If Mr. Romney loses to Mr. Obama, then Mr. Santorum will be mentioned as a front-runner for the 2016 nomination. Mr. Santorum was always playing catch-up in this year’s campaign, having raised little money early on. With more cash, a deeper and more experienced staff, and more support from Republican Party officials, he could have more staying power. He’ll also have more experience under his belt.
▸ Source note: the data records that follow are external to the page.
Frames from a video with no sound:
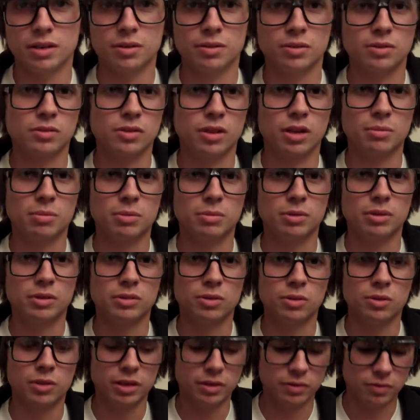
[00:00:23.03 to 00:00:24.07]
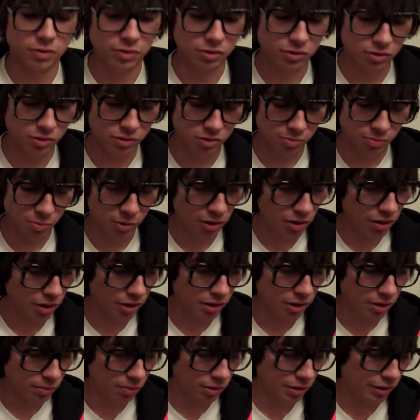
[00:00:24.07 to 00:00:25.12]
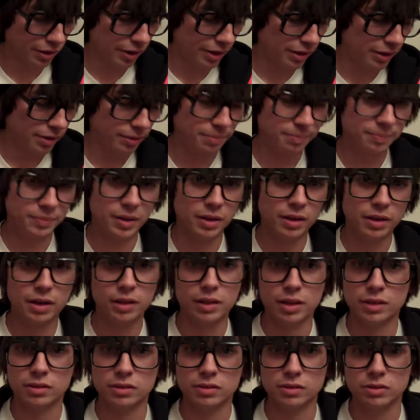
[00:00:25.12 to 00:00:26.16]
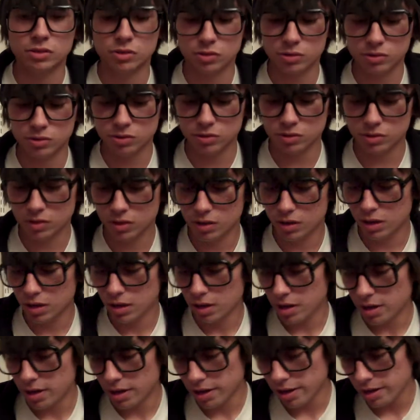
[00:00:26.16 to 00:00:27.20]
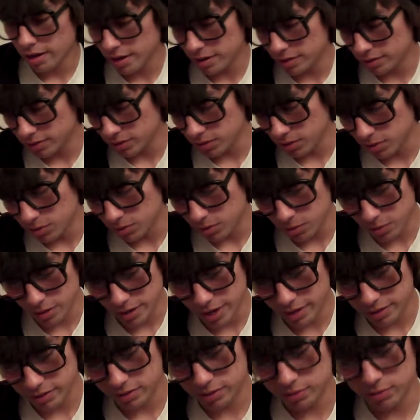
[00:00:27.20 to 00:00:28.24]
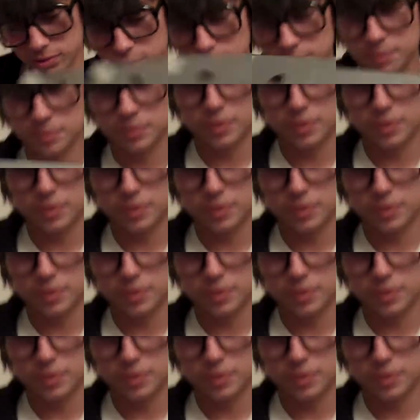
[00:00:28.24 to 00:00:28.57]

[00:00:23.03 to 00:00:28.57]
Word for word: and I know there's a lot of people that don't like Fusions, but I get what I like, and I like these shoes. And so, yeah, so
It is questionable, however, whether Mr. Santorum can expect the competition in 2016 or 2020 to be as soft as it was this year, with big names like Senator Marco Rubio of Florida, Representative Paul D. Ryan of Wisconsin, former Gov. Jeb Bush of Florida, Gov. Bobby Jindal of Louisiana, Gov. Chris Christie of New Jersey and perhaps others looming on the horizon, and as the Republicans who were elected to office in the 2010 wave begin to mature as politicians. Whomever Mr. Romney selects as his vice presidential candidate will also have a good shot at future Republican nominations. Finishing second in a strong field of candidates, as John McCain did in the Republican race of 2000, may be an indication of future success, but it is less of a credential when the competition is middling and some of Mr. Santorum’s support came by virtue of being an “anti-Romney” candidate.

Mr. Santorum could also look to statewide office in Pennsylvania, but that might require a reasonably long wait. The incumbent governor there, Tom Corbett, is a Republican and is eligible for another term in 2014, so Mr. Santorum would either need to mount a primary challenge or hope that Mr. Corbett retires.

Of Pennsylvania’s two incumbent senators, one is a Democrat, Bob Casey, who resoundingly defeated Mr. Santorum in 2006 and who remains fairly popular. Because Mr. Casey is on the ballot again this year and it is too late for Mr. Santorum to challenge him, he would need to wait until 2018 for a rematch. Pennsylvania’s other incumbent senator, Pat Toomey, will be up for election in 2016. But Mr. Toomey is a Republican who is relatively young and who is too conservative to be vulnerable to a primary challenge.

Mr. Santorum is himself fairly young at 53, so he will have plenty of time to build up his brand name and evaluate his options. Still, it could easily be that the 2012 nomination campaign will prove to be the high-water mark of his political career.

Nate Silver founded and was the editor in chief of FiveThirtyEight.